By Louis Berard, Senior Research Analyst, Global Supply Management -Aberdeen Group
On October 30, 2013, the Office of the Comptroller of the Currency (the “OCC”) issued an update OCC Bulletin 2013-29 regarding “Risk Management Guidance”. The goal of this update was to lend guidance to national banks and federal savings associations with assessing and managing risks associated with third-party relationships.
The OCC expects banks to practice safe or “effective risk management” regardless where the activity occurs, in-house or at a third-party. Banks, similar to suppliers, require diligence and on-going monitoring to meet or exceed regulatory compliance to remain being a Best-in-class organization.
Highlighted in a recent Aberdeen article, “Compliant Companies Lead the Way” here businesses, especially those in heavily regulated industries, have learned that it is better to report than not. Industries such as medical, government, financial, and consulting services have recognized the importance of regular spend reporting, frequent audits, and the integration of senior management participation throughout the planning process.
Organizations aligned with federal and regulatory policies reported their likelihood to be nearly double (86%-44%) that of unaligned companies regarding their strategic direction to mitigate compliance risk.
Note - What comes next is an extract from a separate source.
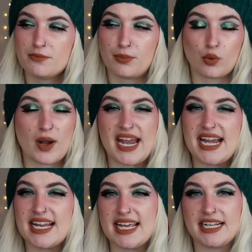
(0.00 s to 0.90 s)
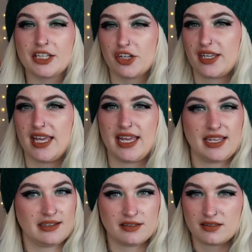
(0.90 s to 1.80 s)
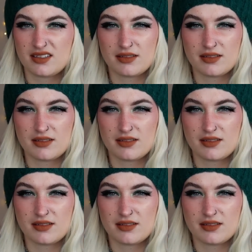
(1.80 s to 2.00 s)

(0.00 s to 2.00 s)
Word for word: braided looking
Compared to businesses that plan to align, those businesses that are already aligned:
- Have higher rates of compliance with minimal risk aversion (5x).
- Have a clearer value stream and ability to report on ROI more efficiently (2x).
- Have a stronger ability to analyze suppliers, allowing the business to determine whether the supplier is capitalizing on business opportunities or are a potential risk to the business (2x).
- Have more robust mechanisms to analyze historic data (3x).
You may ask, why would a non-banking supplier need to change or why should they care the way when it’s a banking issue? Banks, similar to suppliers, accept a certain level of risk, and depending on the third-party relationship, the life cycle and the supplier? Criteria you have, more or less risk is accepted. What the banking industry is telling us, simply, is the amount of risk should be commensurate with the level of risk and complexity of the third-party relationship.
What’s the plus side to this as a supplier? The OCC created a strong tool from this outcome, the OCC third-party risk management process, which follows the continuous life cycle approach. This process provides clearly defined steps allowing suppliers to mitigate or manage risk appropriately, and allows for alignment to the banking industry model. In following these guidelines, compliant businesses can have confidence in their approach to third-party risk management, a critical task as risk management becomes more of a focus not only for the OCC, but for the federal government as a whole.
When evaluating third-party suppliers there is a matrix of deliverables to qualify them for the opportunity to work with us. By simplifying this to industry buckets of Cost, Quality, and Delivery, let us allow these to be the spokes for the wheel. Then take Risk Management as the actual wheel, you then have these three essential drivers with more teeth to bite into the road toward meeting expectations on a balanced overarching process.
Access process link here
In closing, the OCC is concerned that the quality of risk management over third-party relationships may not be keeping pace with the level of risk and complexity of these relationships. For these reasons, the OCC has identified instances in which bank management has failed to properly assess and understand risk and the direct/indirect impact a lack of due diligence and continuous monitoring of third-party relationships can cause.
The steps defined by the OCC ultimately allow suppliers to work in a defined process that both the suppliers and the banking industry can follow, thus providing clear, common collaboration tools for success.